Os bancos também não descem o suficiente. Com isso, além de uma boa fatia da sua visão ficar tomada pela borda superior do para-brisa, os bancos ainda rangem o tempo todo ao roçar no anteparo. E os pedais ficam em uma posição esquisita: não importa o quanto você abra as pernas de modo indecoroso, seus joelhos acabam encostando na parte de baixo do volante.
O câmbio manual automatizado opcional e-gear, acionado por borboletas e custando £5 mil, também não empolga. Em resumo, ele já parece atrasado para os padrões atuais. Mesmo com a Lamborghini tendo reduzido o tempo das trocas, a sensação ainda é de algo que veio direto de um carro de corrida sem concessões. Ele soca as marchas como um peso-pesado dando golpes curtos na sua lombar. Provavelmente muito divertido em pista, mas cansativo - e depois irritante - na rua.

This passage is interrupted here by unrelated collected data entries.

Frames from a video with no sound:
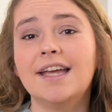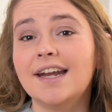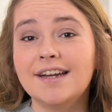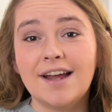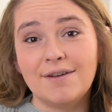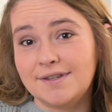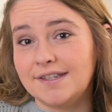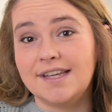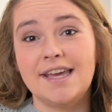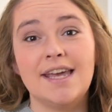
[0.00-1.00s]
get enough
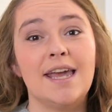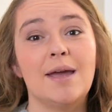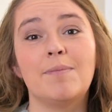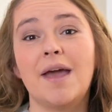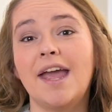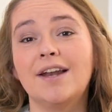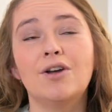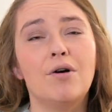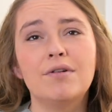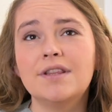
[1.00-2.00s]
sleep and
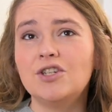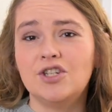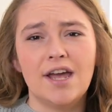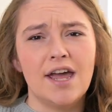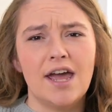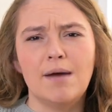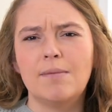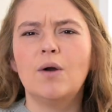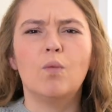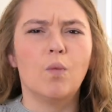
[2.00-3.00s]
go to the
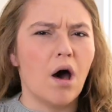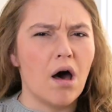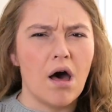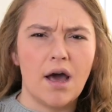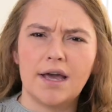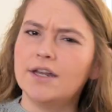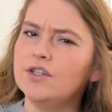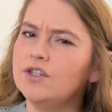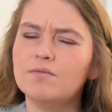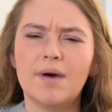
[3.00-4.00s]
gym and walk
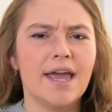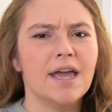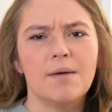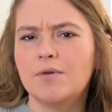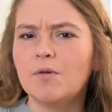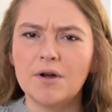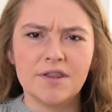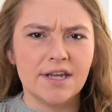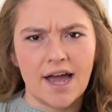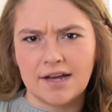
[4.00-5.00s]
and do my
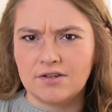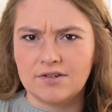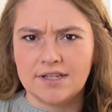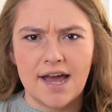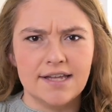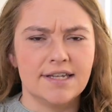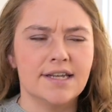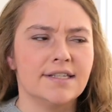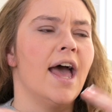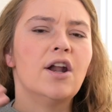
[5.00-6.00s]
hypnobirthing
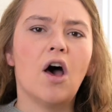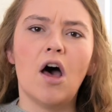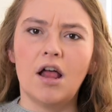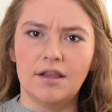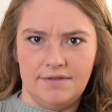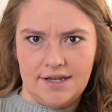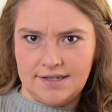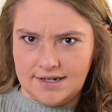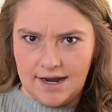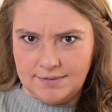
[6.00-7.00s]
exercises and all of
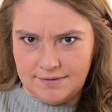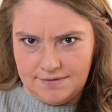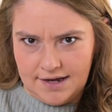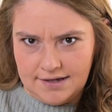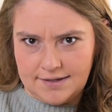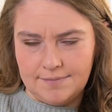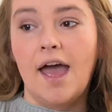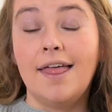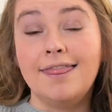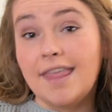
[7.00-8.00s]
these types of things.
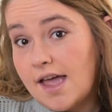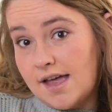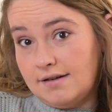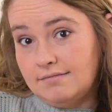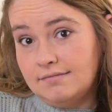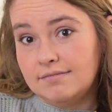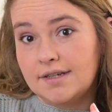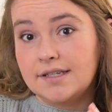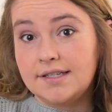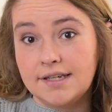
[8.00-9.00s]
And then
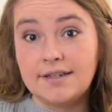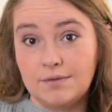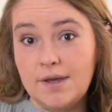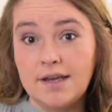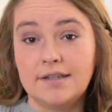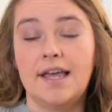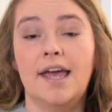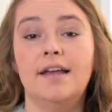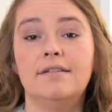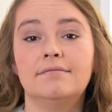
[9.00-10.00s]
6 weeks hit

Ainda assim, desta vez o caráter puro e sem cerimônia faz picadinho dos detalhes que incomodam. O carro ignora críticas assim que você chega perto. É escandaloso o suficiente para arrancar um sorriso até do brutamontes mais invejoso, do tipo que arremessa garrafas. E, ao mesmo tempo, é muito fácil de guiar - só que rápido para valer - o que sugere que ele acerta em cheio o público que procura.
Vale lembrar que, num momento de distração, eu consegui configurar um Gallardo Spyder para chegar a £160 mil sem nem tentar muito, então isso não deveria ser encarado como um Lamborghini "barato". Mas, tirando alguns poréns, ele é um Lamborghini realmente muito bom.